报地名那人见旁人都在吃馒头,自己也伸手要了一块儿,才继续道:
“山东。”
“‘白日依山尽,黄河入海流。’”
“天禧三年,黄河水患,滑州决堤,冲淹百里。”
“河北。”
“‘日月之行,若出其中。星汉灿烂,若出其里。’”
“章圣元年,河北路蝗灾,三百里赤地绝收,太后下令以蝗入食。”
“山西。”
“‘水上西山如卧屏,郁郁苍苍三百里。’”
“章圣元年,山西、陕西多地大旱,饿殍数百里。”
她们神态怡然,将千里江山与千年诗词、数十年往事信手拈来,却让偌大的灶院都渐渐安静了下来。

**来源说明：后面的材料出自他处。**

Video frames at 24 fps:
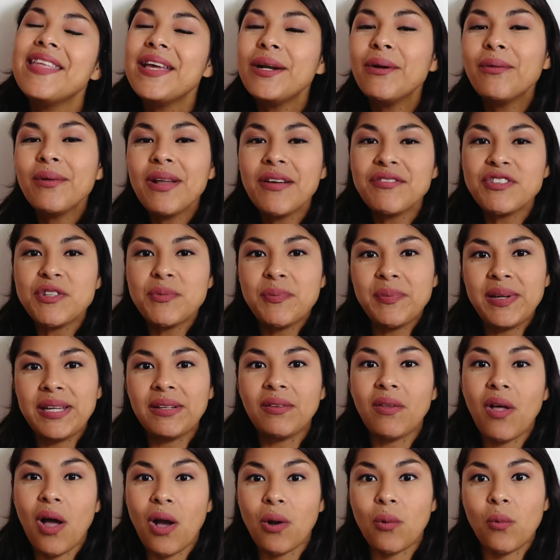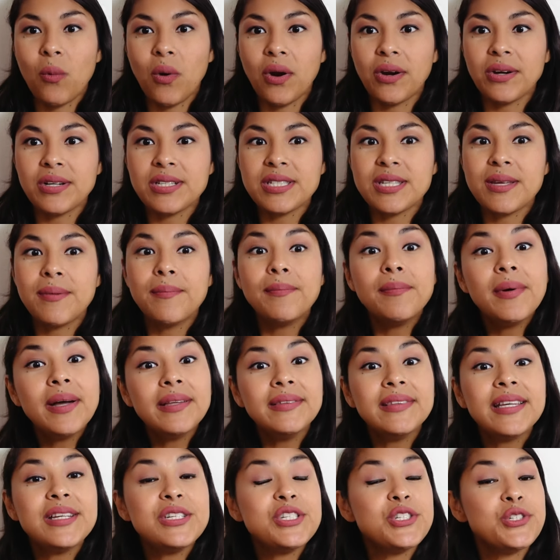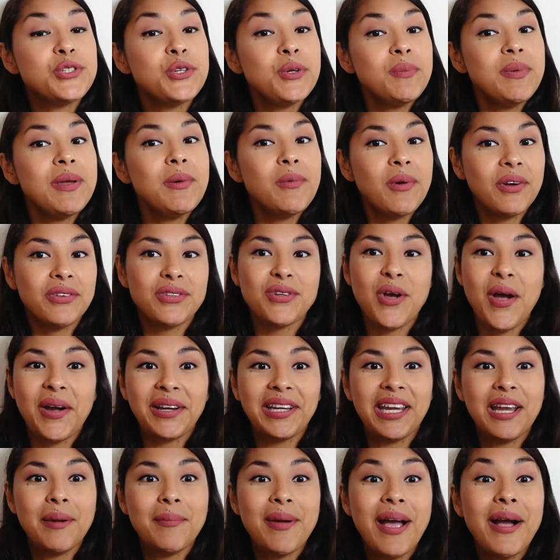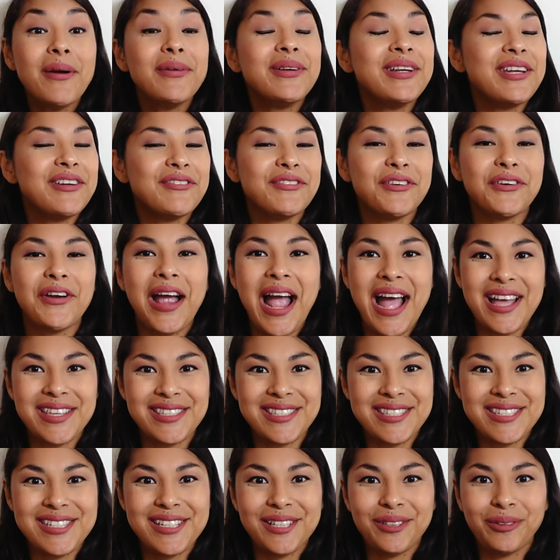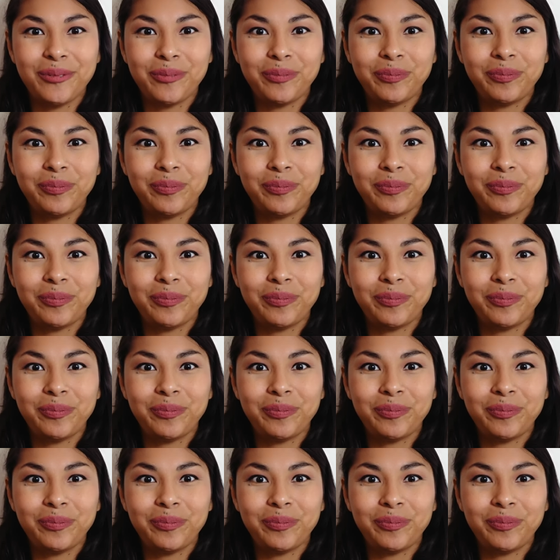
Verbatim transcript: They don't have to be long works, but they should be worth talking about if you're asked.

原来这世上总是这样,它能美到入诗入画,也能动辄成了无数人的葬身埋骨地。
沈揣刀也抬起头,看着眼前的女子。
她们手里没有酒,只有带着甜香气的馒头,馒头是为年节而做,上面都有红点儿,在她们的指掌间,就仿佛是将来年的一朵桃花已经先握在了手中。
潇洒倜傥,自成风月。
手指撑着下巴,沈揣刀看着庄女史以及与她“行令”的另外两位女官,心中忽然一动。
“人间酒宴,总不该缺了人的。”
她想起了月归楼里的热闹,人们以美酒佳肴相佐,言谈间嬉笑怒骂,他们或是高谈阔论、挥斥方遒,或是低声相谈岁月琐碎,也有尽兴之时,直抒胸臆,说的是自己的平生。
若是让“人”与满朝文武共宴呢?
不必很多,只一桌也好。
沈揣刀心思急转,在脑海中勾勒起了宫宴时候的场面。
比起那些可笑的“祥瑞”,更应该出现在奉天殿的,不应该是最普通最普通的人么?
那,应该是怎样的人呢?在大殿之上,让人以为不过是些余兴之乐,要巧,要妙,要浑然天成。
沈揣刀双手交握,眸光在自己的同伴之间梭巡起来。
她第一个看中的,是谢承寅。
没办法,小侯爷的身份实在太好。
谢承寅察觉到沈司膳在看自己,手指放在唇边遮了下心里小小的欢喜,可沈司膳的目光落在他的身上太久了,让他渐渐有些不得劲。
沈司膳是怎样的人物?就算如今比从前多了些亲近,谢承寅还记得她当日冲进花楼甩自己的耳光。